I was on that plane.

I was actually a passenger on one of the planes that crashed on 9/11. Fortunately, for me, it was a few hours earlier.

On Monday, September 10, 2001 I flew from San Francisco CA to Newark NJ with a business colleague after a Monday meeting in Fresno CA. I watched the dawn of a crisp clear new day from my window seat on a mostly empty United Airlines Boeing 757. I marveled at the laser like clarity and stunning profile of the New York skyline featuring the twin towers of the World Trade Center against a beautiful blue sky, as we made our final approach from the south, to runway 4R on the morning of September 11, 2001. When we pulled into Gate 17 at EWR my mind was filled with thoughts of my business schedule for the day. Little could I imagine then of the drama to unfold. The aircraft on which I had just spent the evening would soon depart again, in an attempt to return to San Francisco, as the infamous United Airlines “Flight #93”. It would not make it. You see, I was a passenger on the inbound aircraft, United Airlines, Flight #92.
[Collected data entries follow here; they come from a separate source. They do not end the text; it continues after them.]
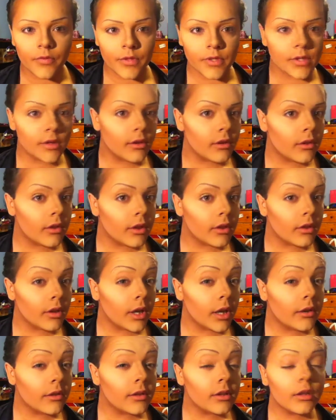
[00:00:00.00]
So
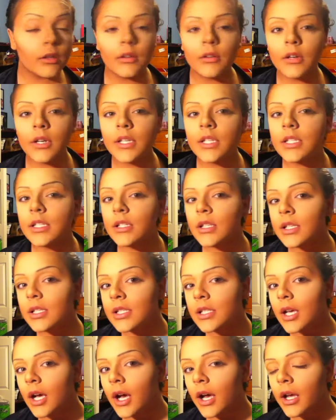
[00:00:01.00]
now that the crease
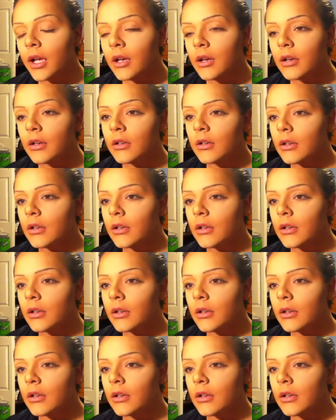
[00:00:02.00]
is cut,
Thus the tragic events of 9/11 became very personal for me. I have become convinced there are no coincidences. I have come to understand there is compelling evidence there has not been enough time since the beginning of time to get even one of the laws of nature solely from random or chance chemical reactions. The evidence for design is overwhelming. I think everything happens for a purpose, often to teach us something. The big question is if course: “What”? The experience has given me a special chance to connect with this event and inspire me to make the time to pause and reflect on what I might learn from it. Just as a time management note, I have not found time for anything in years. If I don’t make time for something it has little chance to happen.

I have often thought of how the terrorists had to be in the gate area when I exited the plane. We arrived about 40 minutes late. I had to walk right by them. How might I have known? All those who were waiting to board are now gone. What could or would I have done? I think about how the seat on which I slept, and probably snored that evening, was later buried in a field in Western Pennsylvania. I have read about the reconstructed events of “Flight 93” with my own special knot in the pit of my stomach and renewed nightmares. After more than a dozen years, I cannot yet bring myself to watch any of the dramatizations or movies. They say the brain can’t tell the difference between a real and a vividly imagined experience. Yes, that is my experience!
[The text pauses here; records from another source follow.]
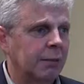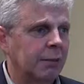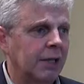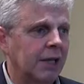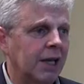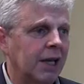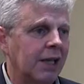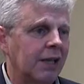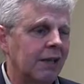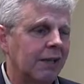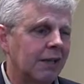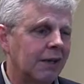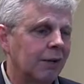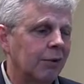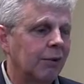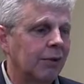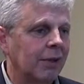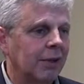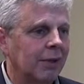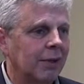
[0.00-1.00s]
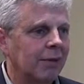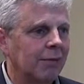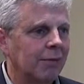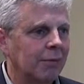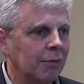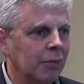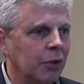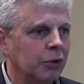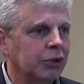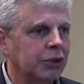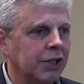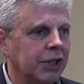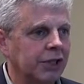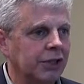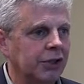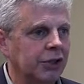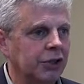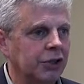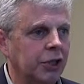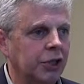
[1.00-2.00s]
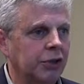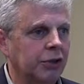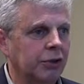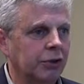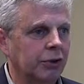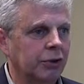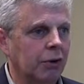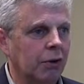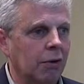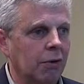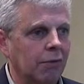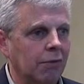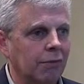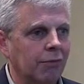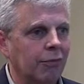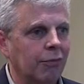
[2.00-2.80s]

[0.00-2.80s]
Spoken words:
I mean, most of these adjusters are,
I watched, read and listened while our nation and the rest of the free world tried to cope with the magnitude of the horror of this despicable conduct and deal with reactions in various phases of what happened, why and who we should blame. There are those who wished to exploit the event for their own interest and those who had a genuine empathy for the victims and sense of pride and gratitude for the heroes of the day. There were those who immediately claimed, and argue today, contrary to overwhelming evidence, it was self inflicted conspiracy and no plane ever crashed into the Pentagon according to a best-selling book in France.

After the personal drama and connection described above we had tickets to fly to Israel on Thursday September 13, 2001 to spend all of the High Holidays in a rented apartment in the Old City and spend time with our niece Miriam who was on a school program and now the source of much anxiety from both sides because of the circumstances. Certainly nothing was flying right after 9/11 and it was almost impossible to get projections on when it would. Erev Rosh Hashana was the following Monday night and even a late Saturday night departure would not get there until Sunday PM. With most of the Holidays occurring midweek that year, there were very few windows of opportunity to get to Israel for an observant Jew until after Succoth.

We did find out on Friday that we could be booked on a flight from Newark at 10 PM on Saturday night and had a large prom limousine waiting in our driveway in Yardley Pennsylvania to go to the airport immediately after Shabbos. We were planning a four week trip so we filled it with me, my wife, my mother z’l and six very large suitcases.

Upon arrival at Newark the scene was utter chaos. We found almost 1,000 people waiting for two flights (one of which was a 767 holding about 265 people) each with their own personal imperative for getting there. There was much pushing and shoving. I helped an elderly lady who needed a wheelchair to get one, some assistance and relief. My mom had also just recovered from a recent hip replacement. After several hours I made a personal calculation that we were not going to make either of the flights unless we could be far more assertive in the crowd, and that was not likely to happen.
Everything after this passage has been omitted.